Dr. John H. Connor
B.A. Swarthmore College
Ph.D in Pharmacology, Duke University
Protein synthesis is a central issue in virus replication. Though viruses absolutely need to make new proteins to replicate, they do not carry their own protein synthesis machinery. Instead, they utilize the protein synthethesis machinery of their host. My research interests are in understanding how a virus
accomplishes this hostile takeover of the host machinery. I work with a prototype negative strand RNA virus, vesicular stomatitis virus (VSV) that is currently being developed as a potential antitumor agent. VSV turns off all host protein synthesis following infection, but the host protein synthesis machinery translates large amounts of viral protein. Using genetic, molecular biological, and rational mutagenesis approaches, we are investigating how VSV interacts with and dominates the host translation machinery.
Our studies have shown an important role for multi-protein translation initiation complexes. Changes in the phosphorylation and makeup of these complexes correlates closely with the switch from host to viral protein synthesis. Currently the laboratory is working to determine how VSV infection is altering these complexes to favor viral translation. Our studies on VSV translation have also led us to the finding that VSV is capable of replicating under hypoxic cell stress, a difficult to treat microenvironment of solid tumors. We are currently developing new ways to use VSV as a means to target hypoxic tumor cells for destruction.
Michelle Toomey Olsen
B.S. Biochemistry, Bridgewater State College
Ph.D Molecular and Cell Biology and Biochemistry, Boston University
My project focuses on understanding viral-host interactions, specifically investigating the cellular pathways important for Ebola infection. Using the EBOV minigenome system and small molecule inhibitors, I am exploring the role of polyamines and hypusination in viral gene expression and replication. Understanding the basic way a virus is taking over the cell may provide insight into the pathogenicity of Ebola as well as provide the ability to target host factors involved in viral replication.
Kristen N. Peters
B.S. Biology-Molecular Biology and Biotechnology, Missouri State University
Ph.D. Molecular Microbiology and Immunology and Veterinary Pathobiology, University of Missouri
Ph.D. San Diego State University
I joined Dr. Connor’s lab in June of 2015. I am currently involved in developing a multiplexed diagnostic assay with our collaborators to detect hemorrhagic fever viruses in blood. This assay is being developed as a field-applicable rapid-detection system that will test patients for specific viral infections such as Ebola, Marburg, and Lassa. Rapid diagnosis will in turn help determine available treatments options that are specific for the infection. I am also involved in generating new recombinant viruses for the lab to study. Specifically, I am generating Vesicular Stomatitis Viruses (VSV) that are pseudotyped with surface glycoproteins from hemorrhagic fever viruses. VSV viruses that express these surface glycoproteins can be used as research tools for viral entry mechanisms, help screen for new antibodies that bind to the glycoprotein, and serve as novel vaccine vectors.

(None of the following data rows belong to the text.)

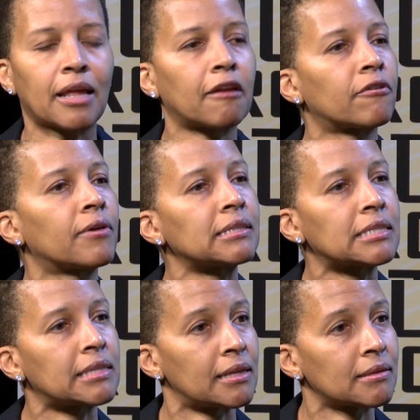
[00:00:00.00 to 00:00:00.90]
Like, for
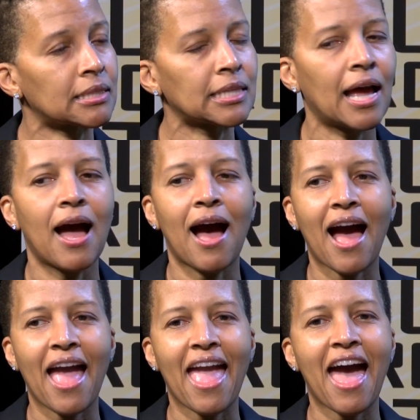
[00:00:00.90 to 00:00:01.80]
instance,
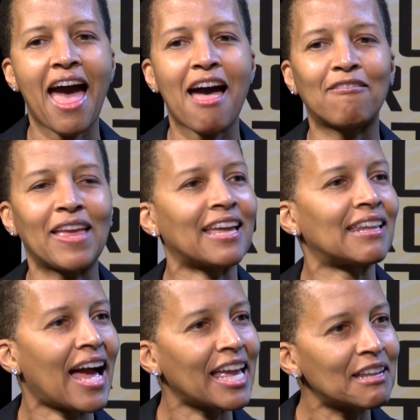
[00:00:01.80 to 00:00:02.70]
I have a
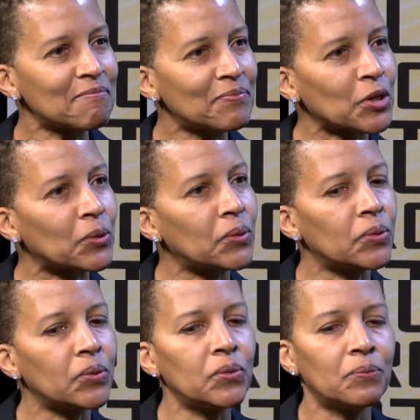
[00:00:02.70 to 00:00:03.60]
client
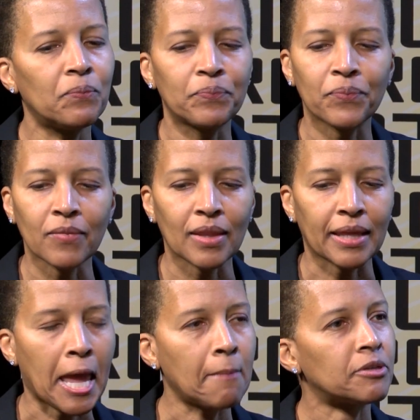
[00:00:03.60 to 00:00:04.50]
who
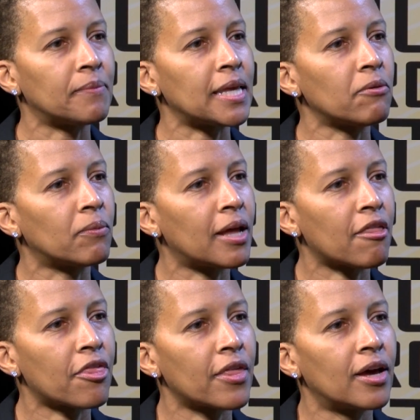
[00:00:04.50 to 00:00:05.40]
came to me
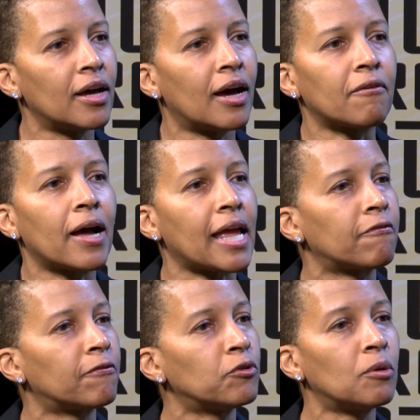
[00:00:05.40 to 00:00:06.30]
with
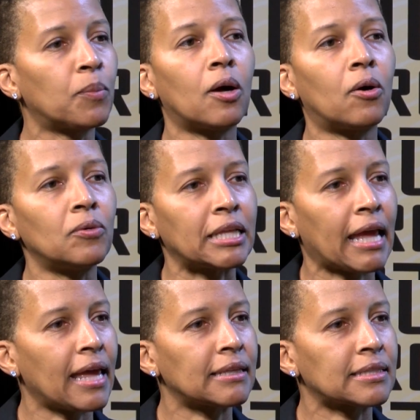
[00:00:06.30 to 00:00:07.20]
a full-blown
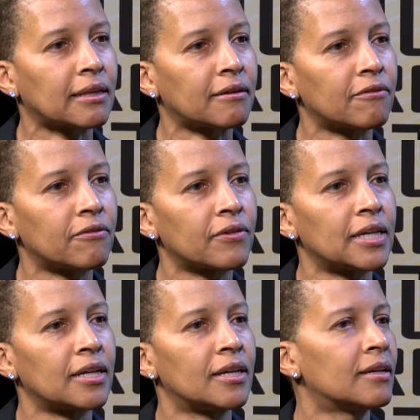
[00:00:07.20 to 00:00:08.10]
case of
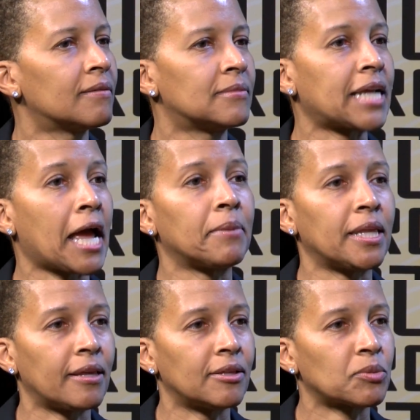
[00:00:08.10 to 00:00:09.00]

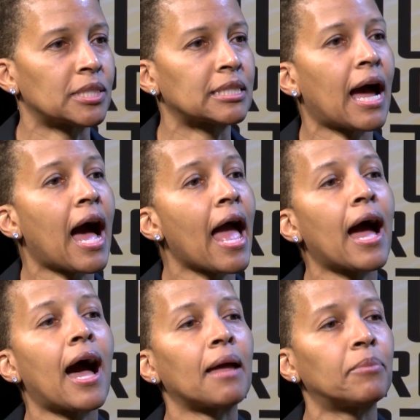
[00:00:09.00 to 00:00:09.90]
diabetes with
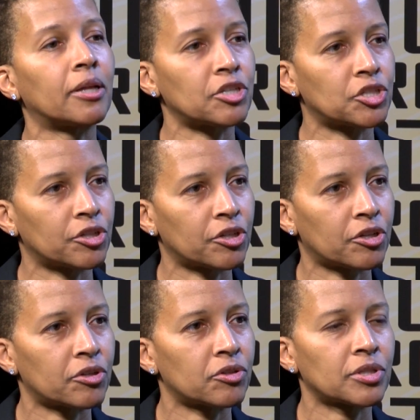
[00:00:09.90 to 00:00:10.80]
sky-high blood
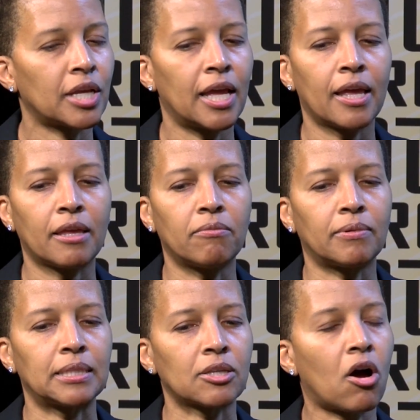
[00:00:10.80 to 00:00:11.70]
sugars. He
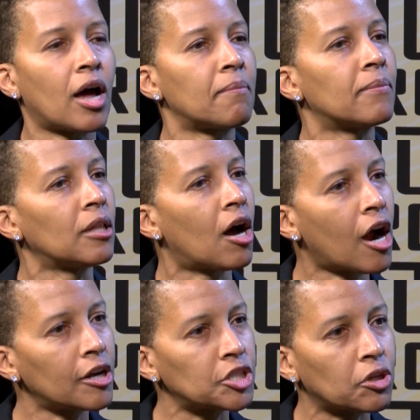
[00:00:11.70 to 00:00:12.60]
was on
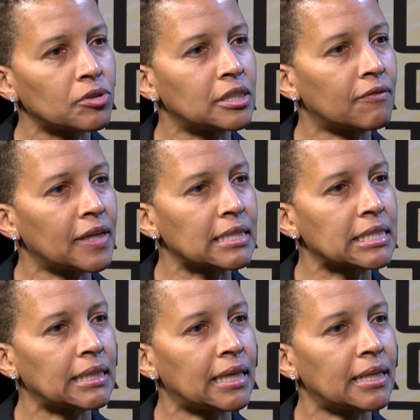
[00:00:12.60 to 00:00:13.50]
large doses of
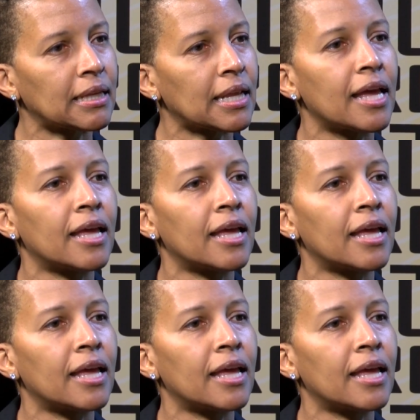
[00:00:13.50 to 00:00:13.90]
insulin.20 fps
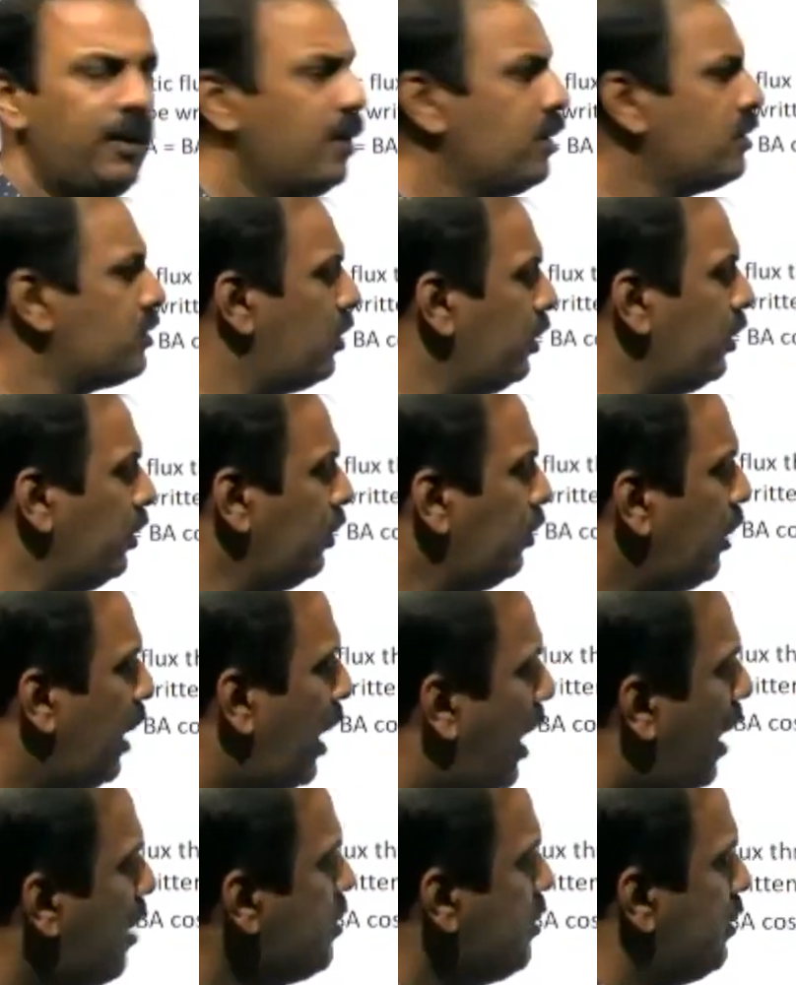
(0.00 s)
So you
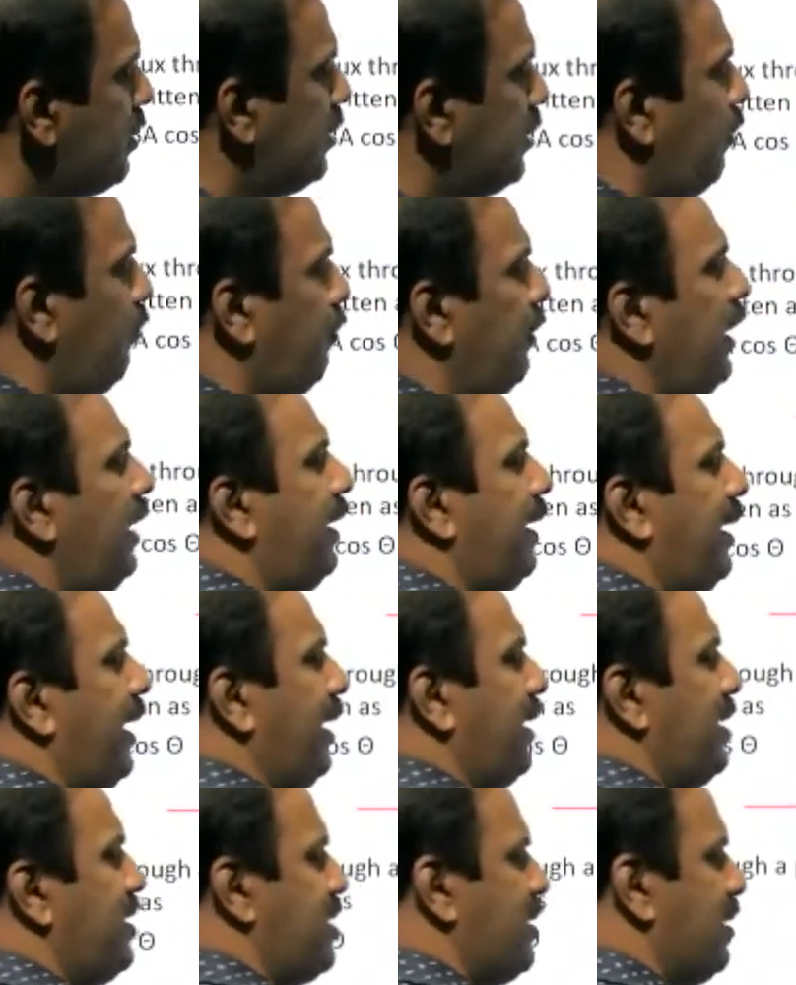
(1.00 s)
have the field
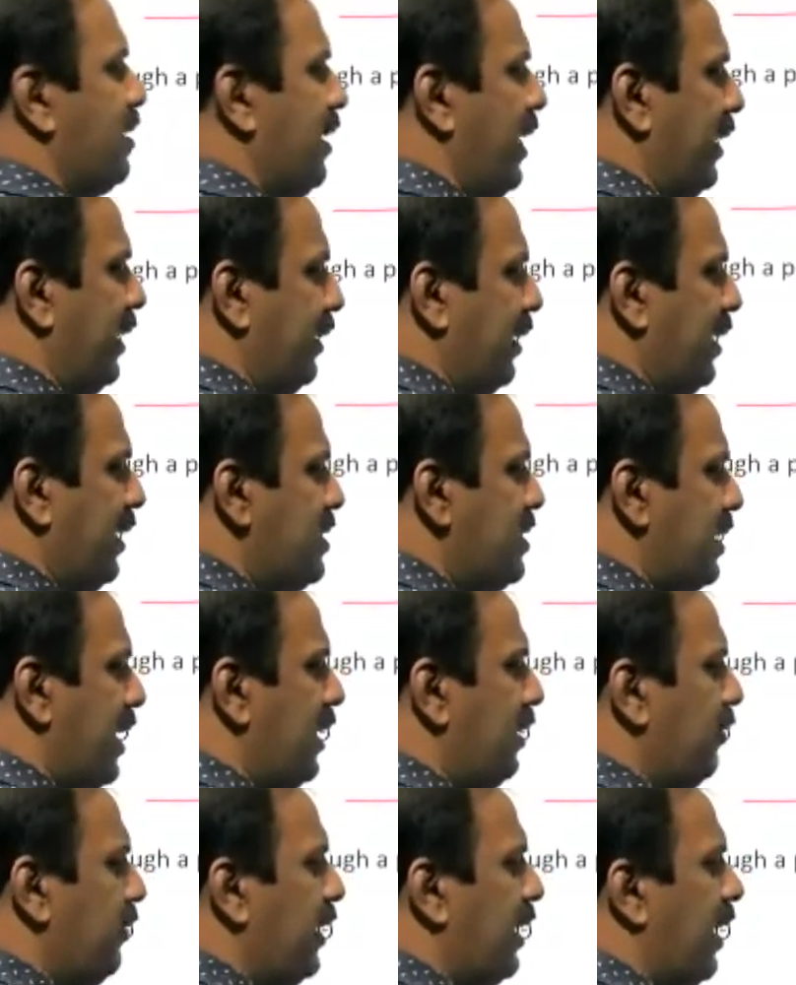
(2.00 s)
lines like this,
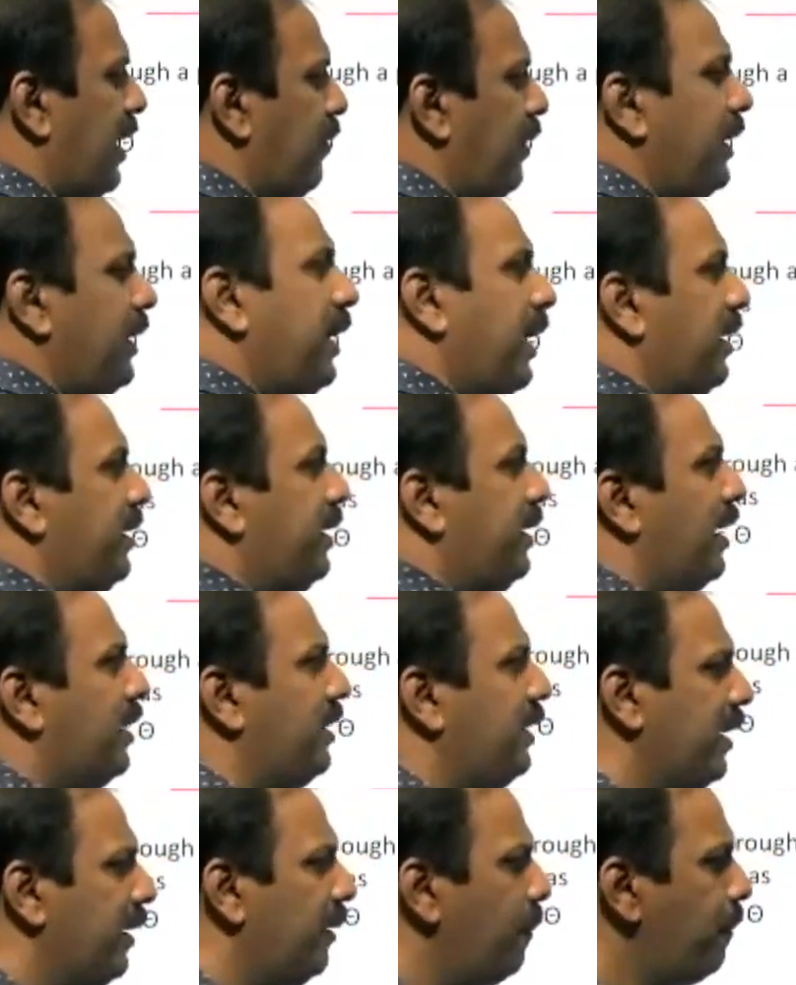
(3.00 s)
and we have an area here.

B.A. Biology and Mathematics, Carroll College
Current: Ph.D. Bioinformatics Program, Boston University
My project is focused on understanding the host response to viral hemmorhagic fever. I use a combination of RNA-Seq, microarray, and nanostring data and understand how the host response is different between different infections (Lassa, Marburg, and Ebola) and to understand the differences in the host response between survivors and non-survivors.